Stored dataset items:
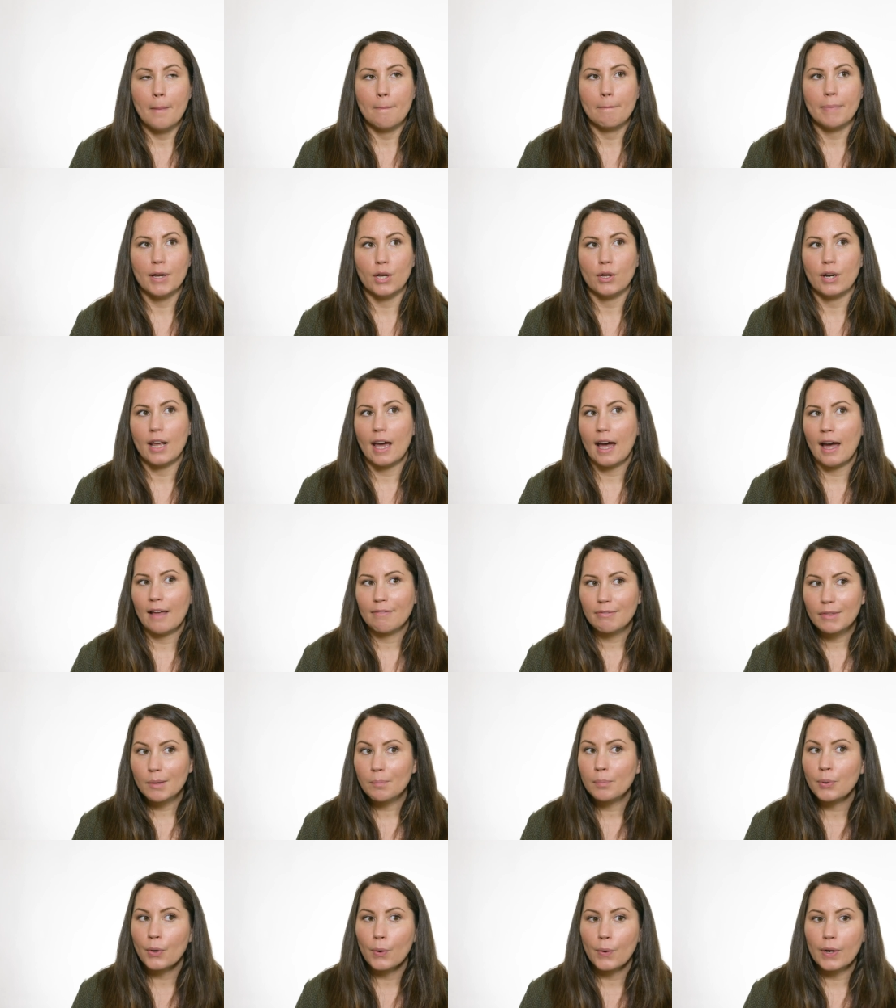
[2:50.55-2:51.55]
But at
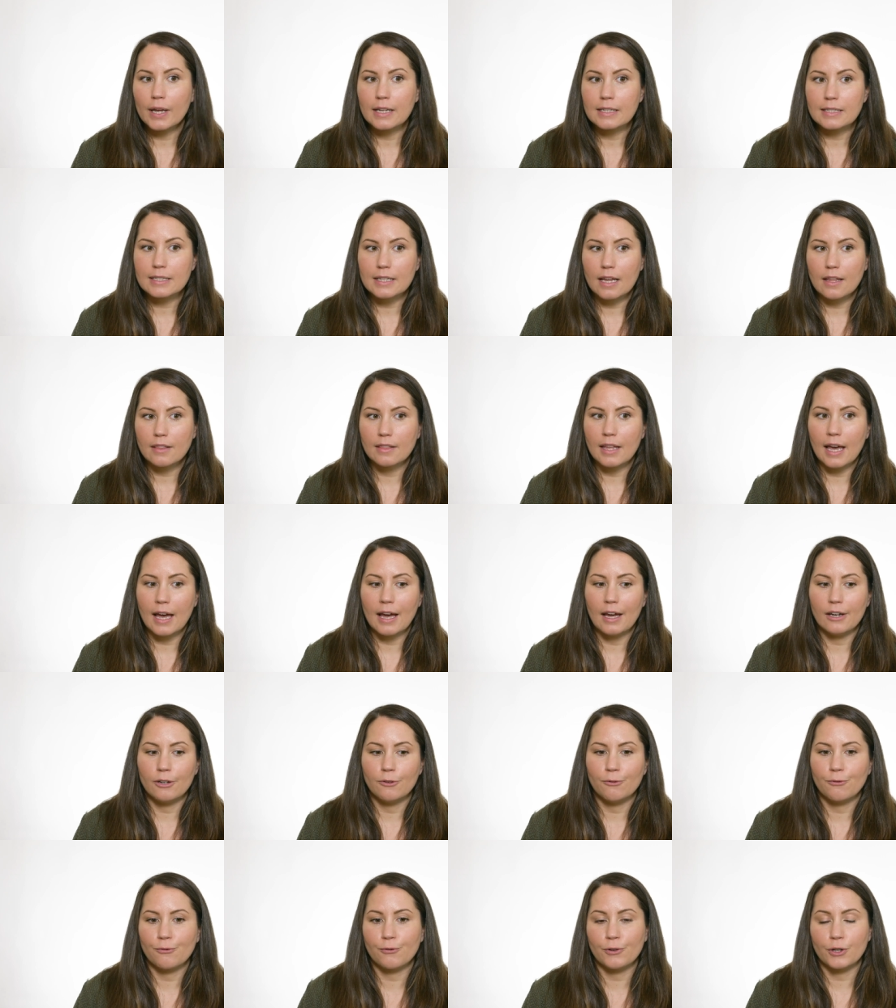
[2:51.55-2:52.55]
the point
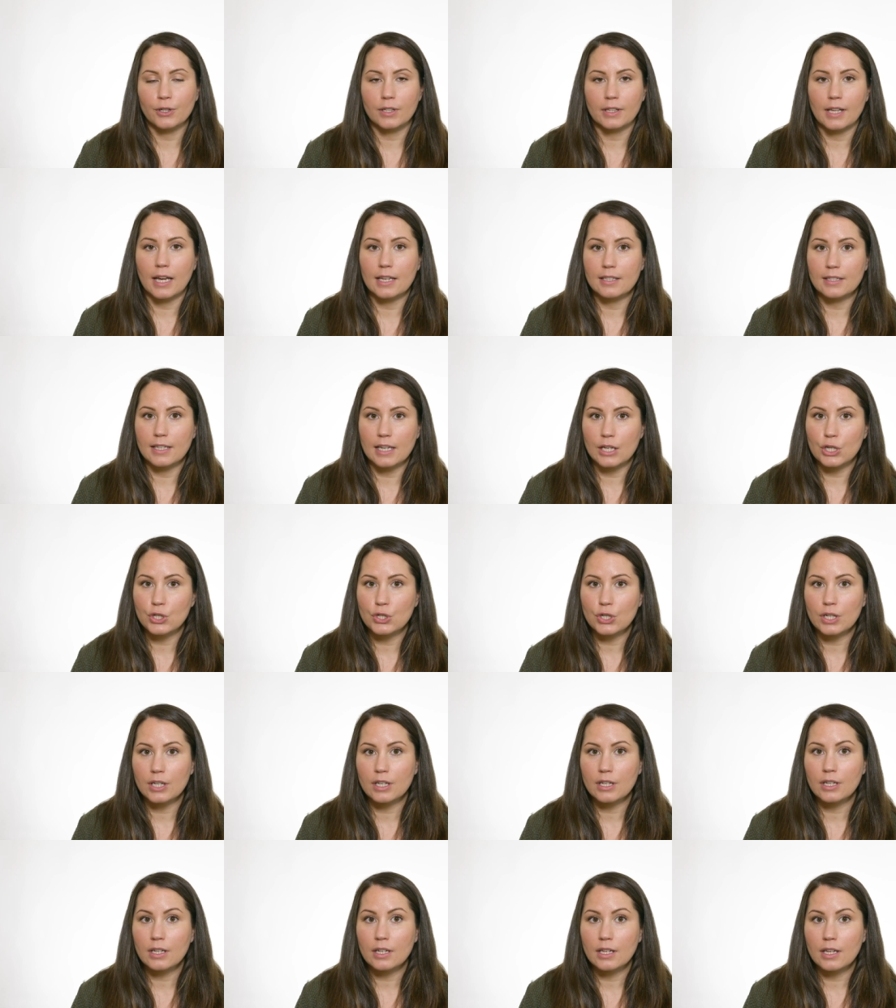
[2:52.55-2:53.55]
that
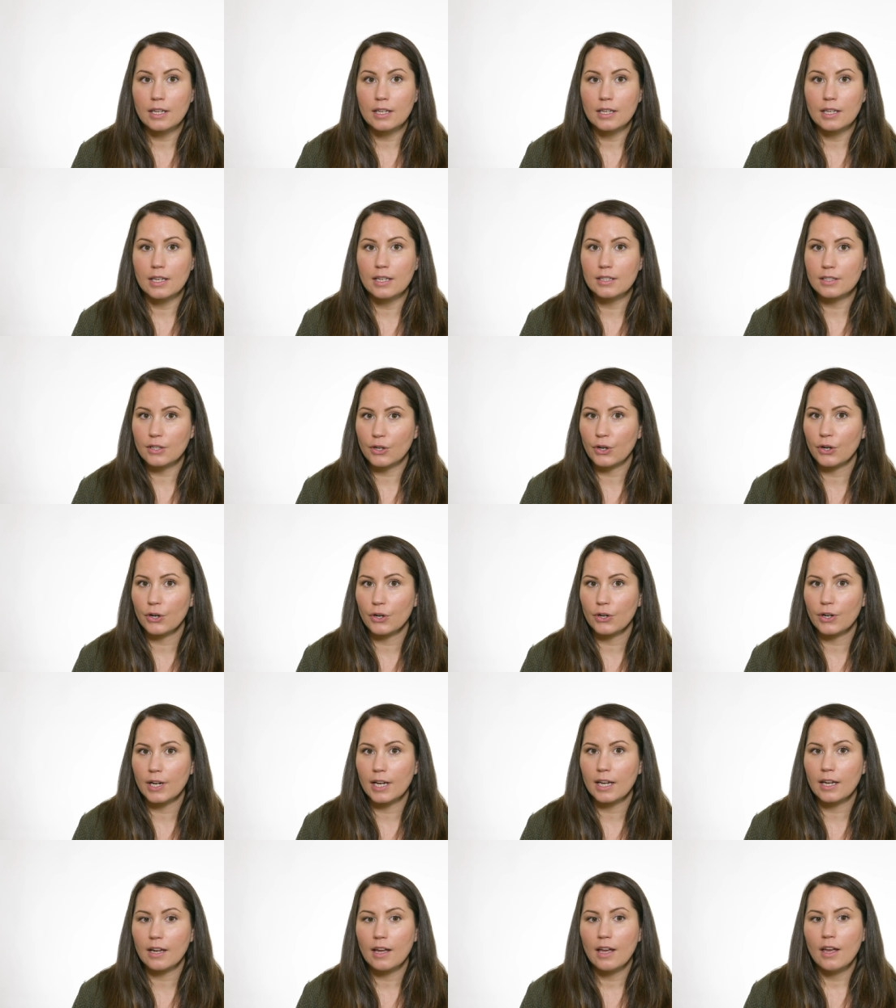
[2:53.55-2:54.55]
fertilization is
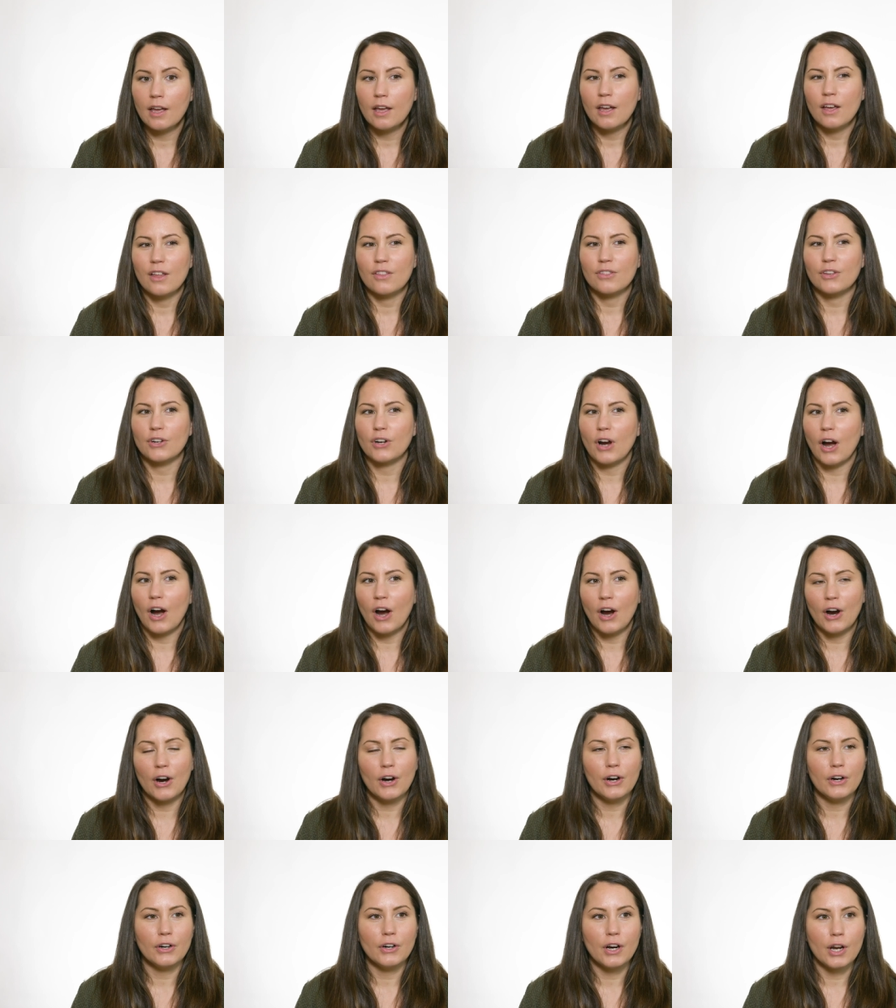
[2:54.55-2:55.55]
occurring, there
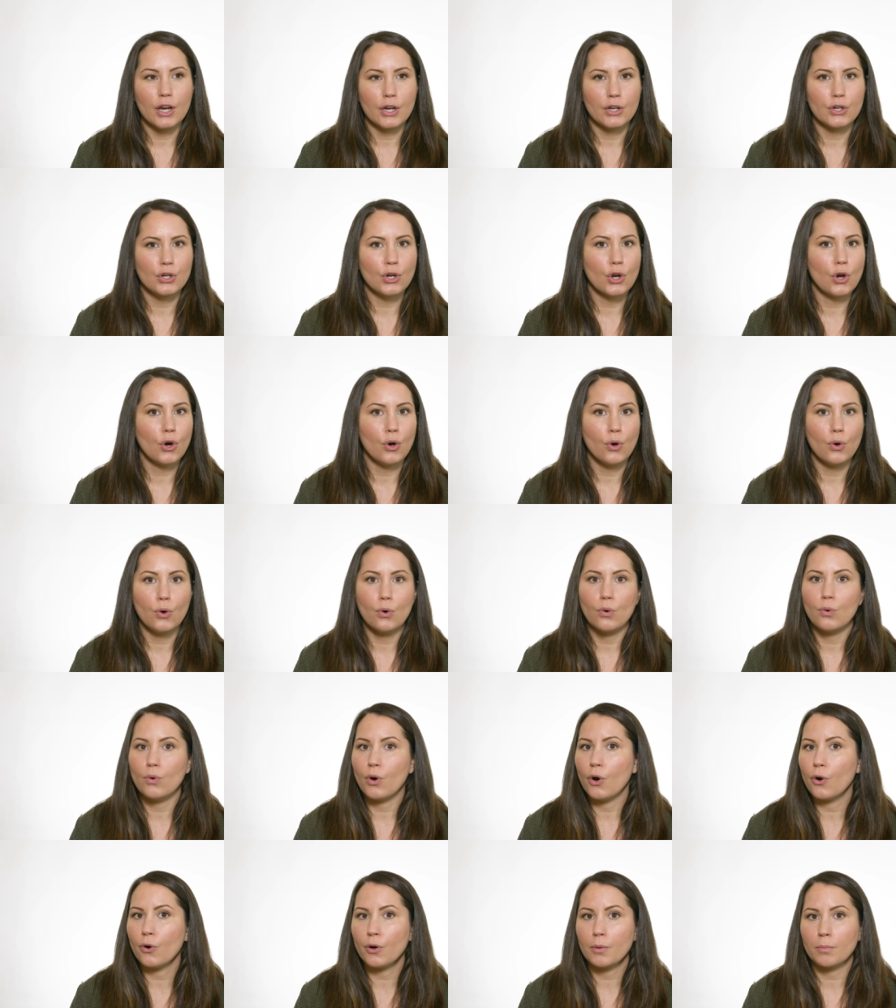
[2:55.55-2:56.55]
are
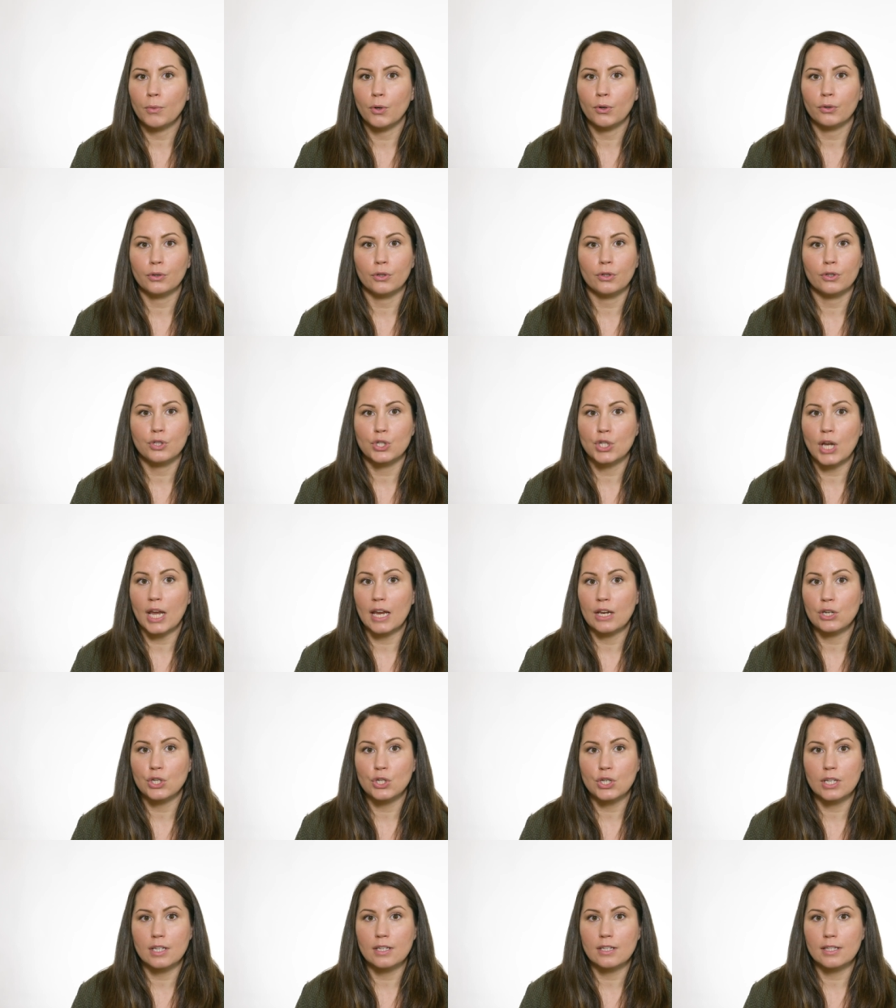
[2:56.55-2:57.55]
no hormonal
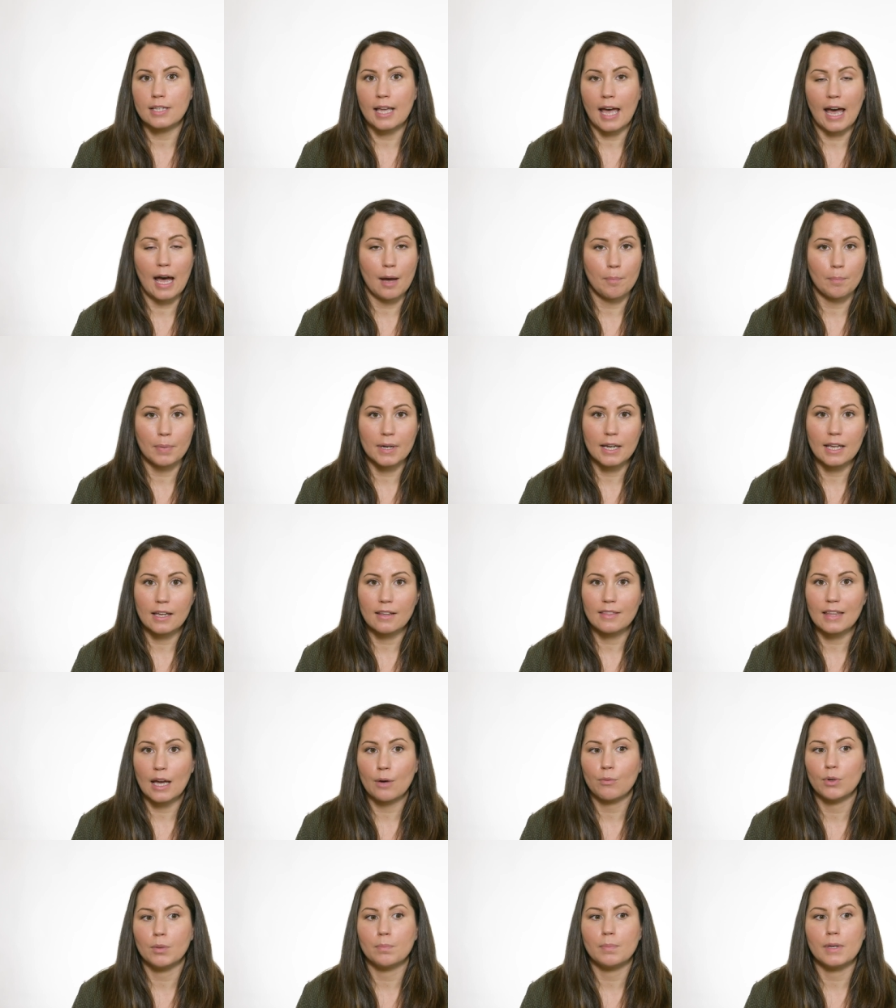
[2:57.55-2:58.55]
changes happening
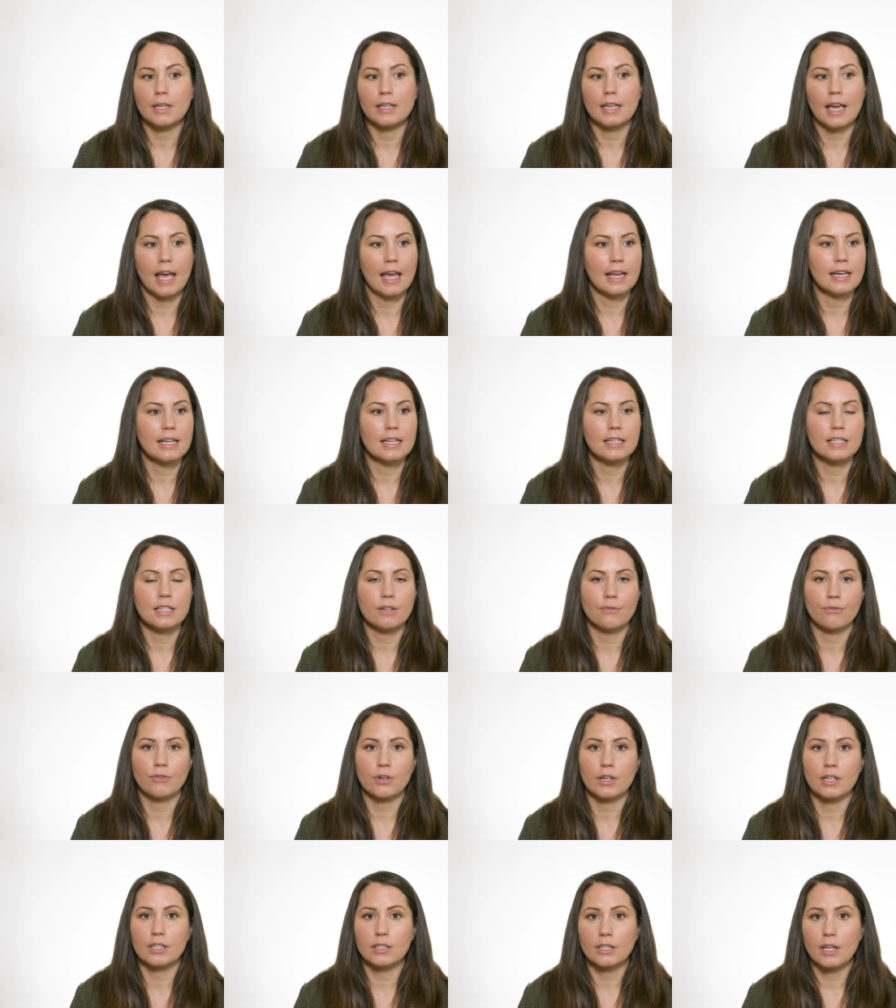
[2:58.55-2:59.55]
that would be any
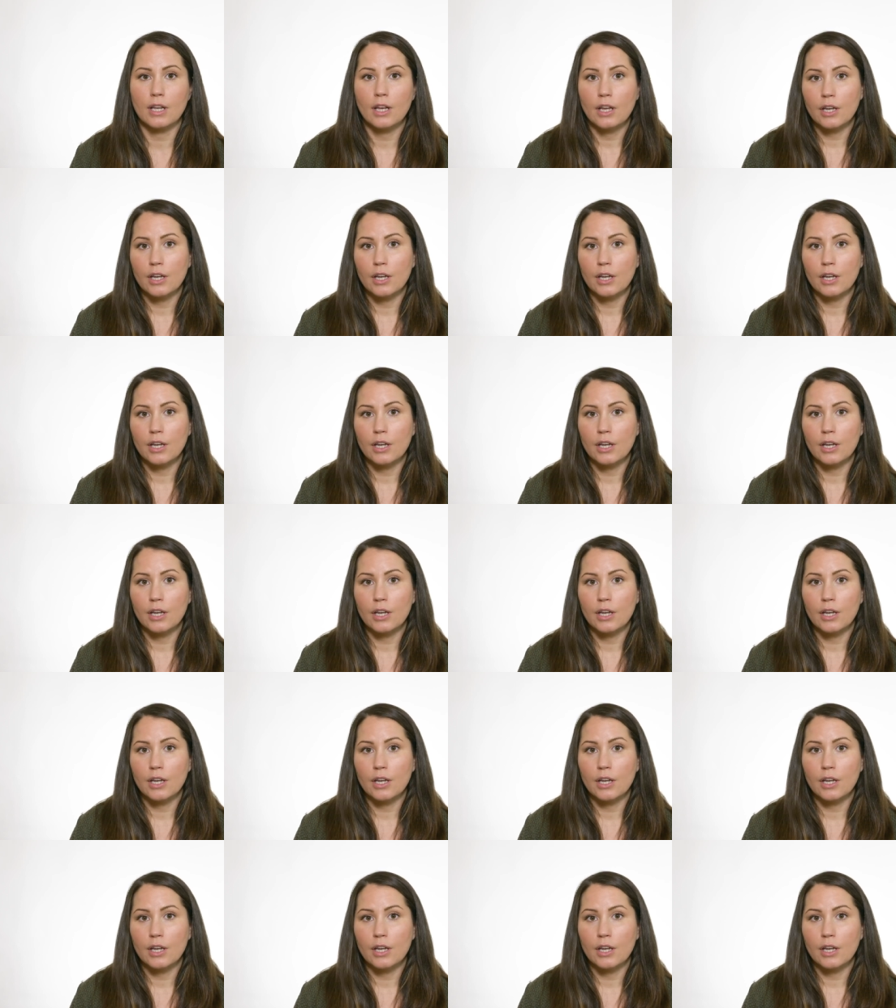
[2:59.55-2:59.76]
different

[What is required] Every line of the data above should be repeated exactly. Omit the pictures.

[Expected answer]
[2:50.55-2:51.55]
But at
[2:51.55-2:52.55]
the point
[2:52.55-2:53.55]
that
[2:53.55-2:54.55]
fertilization is
[2:54.55-2:55.55]
occurring, there
[2:55.55-2:56.55]
are
[2:56.55-2:57.55]
no hormonal
[2:57.55-2:58.55]
changes happening
[2:58.55-2:59.55]
that would be any
[2:59.55-2:59.76]
different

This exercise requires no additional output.